In my opinion, that’s between the two of them, and has no bearing on her ability to do the job – or his, for that matter.
As I understand it, Hillary had plenty of opportunities to kick Bill to the curb before Monica, and if she didn’t, there are probably any number of reasons – some personal, others perhaps less so – which, again, are between them. One possibility often suggested is that they had some sort of political, career-related “understanding” between them. Perhaps, but I also suspect that “should I stay or should I go?” is not as cut-and-dried when your life is that public. I can tell you from experience that sometimes it isn’t in private, either, and unless you’ve been there, it’s hard to say what you’d do. And what you end up doing might not be what you thought you’d do; relationships are complicated critters.
The Spitzer situation isn’t perfectly analogous to the Clinton one for a couple of reasons, I think: the hypocrisy and apparent disconnect between public and private actions, and the illegality. (Like it or not, from a public perspective, breaking vows and breaking laws are different.) It isn’t as much a matter of “simple” infidelity, if there really is such a thing in a long-term relationship, in or out of the public eye.
In the case of my first marriage, it was stated very early on by my future husband that as far as he was concerned, infidelity would be a deal-breaker for the relationship. Hence, the irony when after 15 years of marriage, he was the one who “broke” it.
My understanding of our “terms” was that if he was straying, it was because he wanted out. The complication was that he wasn’t so clear on that, and it was a very painful couple of years of unraveling from that point on. And for quite awhile, I was prepared to “stand by,” regardless of the terms. Granted, I had serious self-esteem issues (I’ve gotten better), and they were probably a factor in my feelings about doing that.
The thing is, I believed – still do – that the infidelity was a response to other issues we had (but clearly weren’t dealing with), and in itself I don’t think it was a deal-breaker. It just stirred up too many other things we couldn’t – or perhaps by then, didn’t truly want to, considering the compromises it would take – resolve in ways that would keep the marriage together.
He’s now married to the woman he strayed with, and if I were her I’d never be sure he wouldn’t do it again. And having been there once, I do believe it would be a deal-breaker in my second marriage. As it happens, my second husband is well aware of that – and my self-esteem has grown a bit.

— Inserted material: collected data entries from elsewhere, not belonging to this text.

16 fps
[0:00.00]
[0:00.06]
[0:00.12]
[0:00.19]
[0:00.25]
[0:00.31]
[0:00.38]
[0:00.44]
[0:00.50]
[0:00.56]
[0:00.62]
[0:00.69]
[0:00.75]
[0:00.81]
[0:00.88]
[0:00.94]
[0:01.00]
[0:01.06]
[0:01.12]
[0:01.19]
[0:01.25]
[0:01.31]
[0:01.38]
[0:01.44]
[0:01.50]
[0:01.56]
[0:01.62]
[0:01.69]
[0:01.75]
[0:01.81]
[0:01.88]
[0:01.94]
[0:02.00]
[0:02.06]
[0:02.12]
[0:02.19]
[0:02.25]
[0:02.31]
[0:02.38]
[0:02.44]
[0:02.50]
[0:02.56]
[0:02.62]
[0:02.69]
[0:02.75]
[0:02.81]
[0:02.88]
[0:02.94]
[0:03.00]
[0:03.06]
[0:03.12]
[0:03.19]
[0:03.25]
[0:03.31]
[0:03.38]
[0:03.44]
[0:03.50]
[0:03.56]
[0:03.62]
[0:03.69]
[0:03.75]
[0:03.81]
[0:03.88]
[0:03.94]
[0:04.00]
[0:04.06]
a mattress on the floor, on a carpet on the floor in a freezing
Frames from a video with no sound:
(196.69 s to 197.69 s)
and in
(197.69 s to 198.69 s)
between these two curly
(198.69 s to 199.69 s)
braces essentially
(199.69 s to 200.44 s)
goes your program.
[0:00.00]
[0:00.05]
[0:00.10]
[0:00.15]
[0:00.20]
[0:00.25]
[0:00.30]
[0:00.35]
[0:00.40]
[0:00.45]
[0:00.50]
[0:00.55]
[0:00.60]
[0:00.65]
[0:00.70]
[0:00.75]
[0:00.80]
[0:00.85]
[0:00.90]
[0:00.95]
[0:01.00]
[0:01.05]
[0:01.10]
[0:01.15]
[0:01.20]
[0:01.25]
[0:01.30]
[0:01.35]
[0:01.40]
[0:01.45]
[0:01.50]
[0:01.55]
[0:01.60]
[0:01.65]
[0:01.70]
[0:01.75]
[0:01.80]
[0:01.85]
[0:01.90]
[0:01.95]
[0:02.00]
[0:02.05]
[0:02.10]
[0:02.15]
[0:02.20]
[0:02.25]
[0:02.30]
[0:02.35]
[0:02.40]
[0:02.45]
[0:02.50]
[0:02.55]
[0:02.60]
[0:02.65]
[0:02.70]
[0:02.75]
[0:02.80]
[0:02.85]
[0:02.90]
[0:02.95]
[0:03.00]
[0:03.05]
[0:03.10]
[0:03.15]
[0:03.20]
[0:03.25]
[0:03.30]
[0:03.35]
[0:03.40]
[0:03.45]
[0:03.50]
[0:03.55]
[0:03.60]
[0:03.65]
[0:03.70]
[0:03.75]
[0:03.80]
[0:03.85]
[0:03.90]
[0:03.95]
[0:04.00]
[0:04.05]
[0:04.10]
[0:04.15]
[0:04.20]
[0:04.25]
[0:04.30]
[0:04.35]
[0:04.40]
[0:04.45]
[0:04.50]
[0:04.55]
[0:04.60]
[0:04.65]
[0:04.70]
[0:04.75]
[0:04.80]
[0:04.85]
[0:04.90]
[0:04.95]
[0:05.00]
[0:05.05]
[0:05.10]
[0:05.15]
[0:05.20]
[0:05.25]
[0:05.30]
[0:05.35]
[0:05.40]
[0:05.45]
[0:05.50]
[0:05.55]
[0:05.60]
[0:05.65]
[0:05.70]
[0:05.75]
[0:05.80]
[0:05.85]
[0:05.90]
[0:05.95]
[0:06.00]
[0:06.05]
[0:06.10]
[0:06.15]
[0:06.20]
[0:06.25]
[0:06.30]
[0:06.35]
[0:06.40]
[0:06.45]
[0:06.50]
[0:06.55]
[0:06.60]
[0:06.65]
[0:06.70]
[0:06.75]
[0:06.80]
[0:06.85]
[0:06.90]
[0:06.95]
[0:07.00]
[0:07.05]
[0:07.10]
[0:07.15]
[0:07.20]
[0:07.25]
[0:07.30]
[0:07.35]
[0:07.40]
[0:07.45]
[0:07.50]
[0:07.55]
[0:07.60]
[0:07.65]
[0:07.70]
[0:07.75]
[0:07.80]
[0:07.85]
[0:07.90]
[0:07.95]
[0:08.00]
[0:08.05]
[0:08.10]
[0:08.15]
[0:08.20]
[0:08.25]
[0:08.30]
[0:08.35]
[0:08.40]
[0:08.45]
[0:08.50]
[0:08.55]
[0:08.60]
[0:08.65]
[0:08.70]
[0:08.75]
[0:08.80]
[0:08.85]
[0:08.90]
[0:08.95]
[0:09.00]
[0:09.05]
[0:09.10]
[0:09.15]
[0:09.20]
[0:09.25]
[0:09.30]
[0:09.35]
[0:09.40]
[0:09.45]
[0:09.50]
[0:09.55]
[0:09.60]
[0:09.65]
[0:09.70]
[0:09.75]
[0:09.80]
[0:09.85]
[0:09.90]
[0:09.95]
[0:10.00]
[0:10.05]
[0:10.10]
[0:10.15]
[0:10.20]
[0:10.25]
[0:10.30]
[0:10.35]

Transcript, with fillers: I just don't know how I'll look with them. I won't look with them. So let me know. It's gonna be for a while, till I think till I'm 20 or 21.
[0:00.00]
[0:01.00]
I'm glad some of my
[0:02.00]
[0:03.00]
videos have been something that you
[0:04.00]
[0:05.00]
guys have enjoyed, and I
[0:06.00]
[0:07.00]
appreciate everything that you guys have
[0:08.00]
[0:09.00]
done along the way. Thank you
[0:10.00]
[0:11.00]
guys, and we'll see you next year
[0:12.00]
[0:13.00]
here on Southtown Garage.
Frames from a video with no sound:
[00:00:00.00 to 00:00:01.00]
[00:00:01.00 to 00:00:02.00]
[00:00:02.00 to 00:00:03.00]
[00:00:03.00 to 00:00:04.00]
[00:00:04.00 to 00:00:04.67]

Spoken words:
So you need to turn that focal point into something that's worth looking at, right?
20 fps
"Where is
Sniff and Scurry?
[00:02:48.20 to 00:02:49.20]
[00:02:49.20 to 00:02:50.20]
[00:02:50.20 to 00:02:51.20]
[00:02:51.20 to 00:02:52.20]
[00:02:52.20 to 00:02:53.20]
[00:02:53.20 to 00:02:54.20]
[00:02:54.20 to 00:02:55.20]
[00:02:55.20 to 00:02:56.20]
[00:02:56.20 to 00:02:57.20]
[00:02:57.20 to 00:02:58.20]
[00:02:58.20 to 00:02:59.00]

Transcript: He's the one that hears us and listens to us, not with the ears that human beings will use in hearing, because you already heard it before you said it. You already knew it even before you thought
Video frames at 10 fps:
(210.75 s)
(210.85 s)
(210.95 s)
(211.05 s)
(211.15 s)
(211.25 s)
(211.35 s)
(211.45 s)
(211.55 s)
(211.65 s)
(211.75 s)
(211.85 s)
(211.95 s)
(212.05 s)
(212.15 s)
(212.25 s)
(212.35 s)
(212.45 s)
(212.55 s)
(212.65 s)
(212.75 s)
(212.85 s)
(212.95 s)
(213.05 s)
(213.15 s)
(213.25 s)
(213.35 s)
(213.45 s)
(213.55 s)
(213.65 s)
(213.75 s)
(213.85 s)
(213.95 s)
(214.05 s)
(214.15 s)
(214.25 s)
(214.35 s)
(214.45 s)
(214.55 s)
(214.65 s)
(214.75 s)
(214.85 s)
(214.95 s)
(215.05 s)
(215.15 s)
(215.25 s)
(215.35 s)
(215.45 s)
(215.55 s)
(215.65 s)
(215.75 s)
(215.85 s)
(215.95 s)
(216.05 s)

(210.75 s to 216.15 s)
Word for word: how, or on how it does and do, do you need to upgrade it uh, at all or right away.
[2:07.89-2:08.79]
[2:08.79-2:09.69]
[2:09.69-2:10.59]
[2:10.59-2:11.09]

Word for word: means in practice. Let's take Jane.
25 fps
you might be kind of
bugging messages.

It’s been hard for other people to understand that my first marriage didn’t break up “because he cheated.” It was a factor, but not a reason in itself. I think if it’s that simple, there may not be much of a relationship to begin with; and after 17 years with someone, it seems to me it should take more than that to break it up. But I suspect that if it hadn’t happened, we might still be together, not exactly happy and not having much in common, because we would need a huge jolt in order to change anything. His affair provided that huge jolt, even if it didn’t change things instantly; and ultimately, I’m really not sure who left who.
I’m not sure that people who haven’t been there, one way or another, realize just how much this isn’t a black-and-white question. And I’ve only been there in a context that didn’t really affect anyone outside my own family, so I can only imagine that there are even more complications when infidelity plays out publicly.